Hey John, these were known as the Christmas Masons because of the style of lettering. (This is from the red book). There are a lot of variations of this jar so if you can be more specific we can narrow it down. From what I can tell in my Red Book, the lowest value is $60.00 and the highest is $2000.00. (the latter being a pt. light amber.) I'm sure one of our jar guru's can help you more but I hope this helps. Kelley
 PS. Most of the values tend to run in the $100.00-$150.00 range.


----------



## cookie (Nov 27, 2006)

Post a couple of pictures-I'd be glad to try and help-John


----------



## poorjodie (Dec 27, 2006)

The Christmas Mason is just one of several Mason jars with the 58 date instead of the 1858. A pint Mason's Patent Nov 30th 58  with Ball on the reverse is a $20 jar and the same pint jar with Mason's Patent  Nov 30th 1858 and Ball on the reverse is worth $15 so either they are rarer or just more desirable.
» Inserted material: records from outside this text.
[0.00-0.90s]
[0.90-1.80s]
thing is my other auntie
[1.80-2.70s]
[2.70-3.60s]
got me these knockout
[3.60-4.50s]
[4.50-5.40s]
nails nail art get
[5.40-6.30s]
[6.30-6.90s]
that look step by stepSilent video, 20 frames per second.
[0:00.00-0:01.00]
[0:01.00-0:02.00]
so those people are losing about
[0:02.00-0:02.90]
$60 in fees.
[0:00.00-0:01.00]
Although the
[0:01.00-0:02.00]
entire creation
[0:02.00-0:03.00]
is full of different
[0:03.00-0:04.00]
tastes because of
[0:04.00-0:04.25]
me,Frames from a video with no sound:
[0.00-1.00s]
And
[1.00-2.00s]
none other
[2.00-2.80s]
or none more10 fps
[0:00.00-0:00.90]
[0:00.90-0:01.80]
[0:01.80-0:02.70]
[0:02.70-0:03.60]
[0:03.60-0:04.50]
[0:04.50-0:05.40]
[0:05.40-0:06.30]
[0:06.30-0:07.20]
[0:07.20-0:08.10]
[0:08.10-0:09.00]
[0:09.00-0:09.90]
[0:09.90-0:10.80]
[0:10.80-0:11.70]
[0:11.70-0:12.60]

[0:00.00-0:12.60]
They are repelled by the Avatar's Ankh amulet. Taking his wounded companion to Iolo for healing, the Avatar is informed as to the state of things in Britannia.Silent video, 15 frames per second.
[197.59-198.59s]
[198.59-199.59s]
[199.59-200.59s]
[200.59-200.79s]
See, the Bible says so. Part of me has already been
Across the board the 58's list slightly higher to comparable jars with 1858.


----------



## capsoda (Dec 27, 2006)

I think you are right about the 58s not being all that much rarer but more sought after. the Christmas Mason is not all that rare either but every collector wants them so the will always be up there. Kind of like the Flaccus jars, there are plenty but everyone wants them.


----------



## bobclay (Dec 28, 2006)

Hi all,

 It is "suspected" that most, if not all of the plain "58" jars were Ball made in the late 1880s and early 1890s because there are several examples that have Ball on them. Likewise with the Christmas Mason, many of them were Ball made. Both types with the glass insert and screw band and ones with the zinc cap closure. I think an amber midget pint sold on ebay a while back with just the 58 embossing.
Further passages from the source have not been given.